::: THE INPUT :::

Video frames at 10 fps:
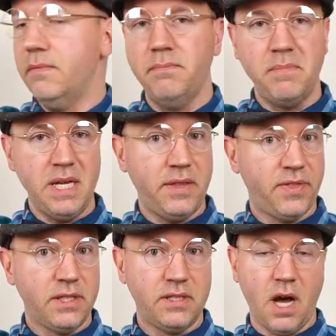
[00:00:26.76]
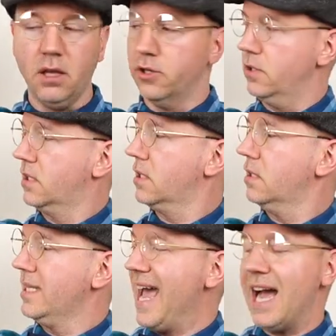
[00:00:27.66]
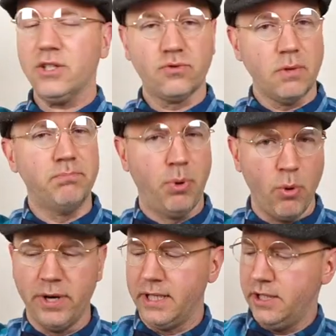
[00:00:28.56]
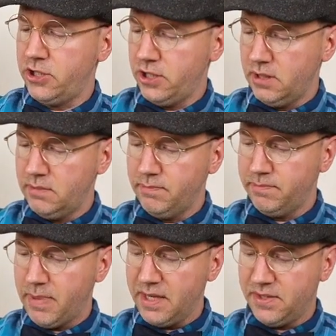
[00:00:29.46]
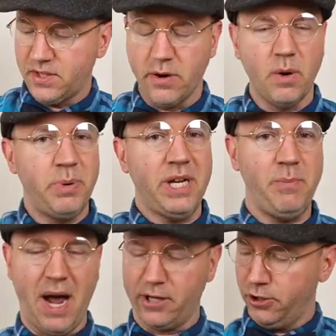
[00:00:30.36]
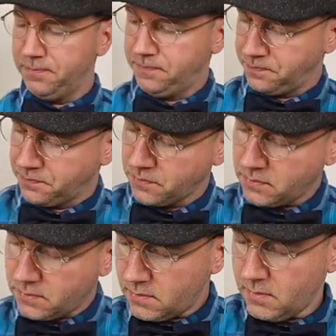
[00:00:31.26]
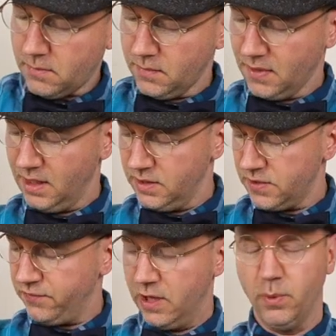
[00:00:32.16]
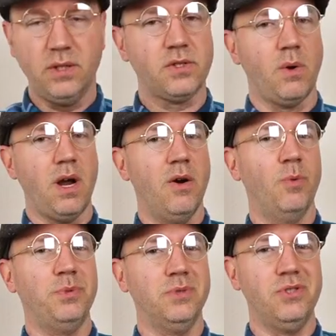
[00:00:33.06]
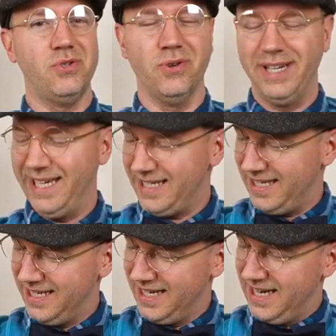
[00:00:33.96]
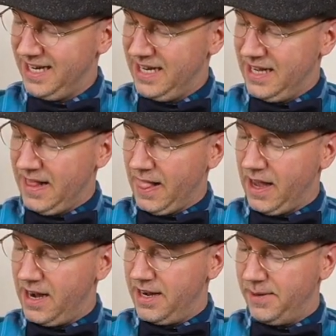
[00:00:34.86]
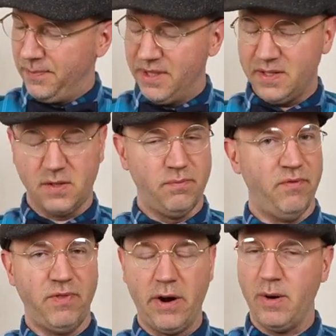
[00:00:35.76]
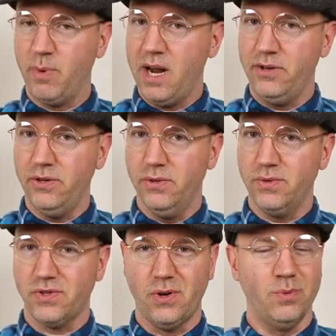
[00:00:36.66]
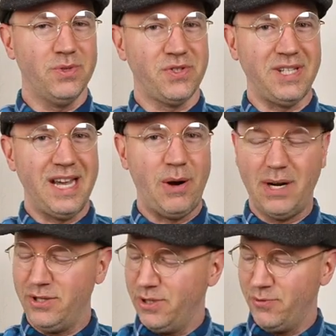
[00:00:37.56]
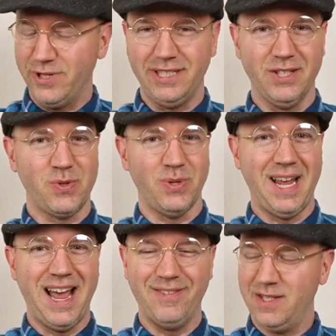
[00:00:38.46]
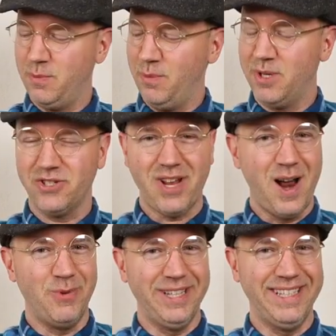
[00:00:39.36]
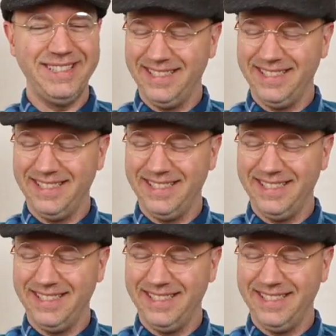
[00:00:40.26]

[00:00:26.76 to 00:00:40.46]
Meet the Dullards, the extra boring edition by Sara Pennypacker. It's a fun one, so I hope you enjoy it. Um, it's very brand new, so we'll see how I do at reading this one. I haven't spent much time with it,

:::

_WHAT YOU SHOULD DO_: From the first line above down to the line with "[00:00:40.26]", reproduce every line and no others, omitting pictures.

_ANSWER TO THIS EXERCISE_:
Video frames at 10 fps:
[00:00:26.76]
[00:00:27.66]
[00:00:28.56]
[00:00:29.46]
[00:00:30.36]
[00:00:31.26]
[00:00:32.16]
[00:00:33.06]
[00:00:33.96]
[00:00:34.86]
[00:00:35.76]
[00:00:36.66]
[00:00:37.56]
[00:00:38.46]
[00:00:39.36]
[00:00:40.26]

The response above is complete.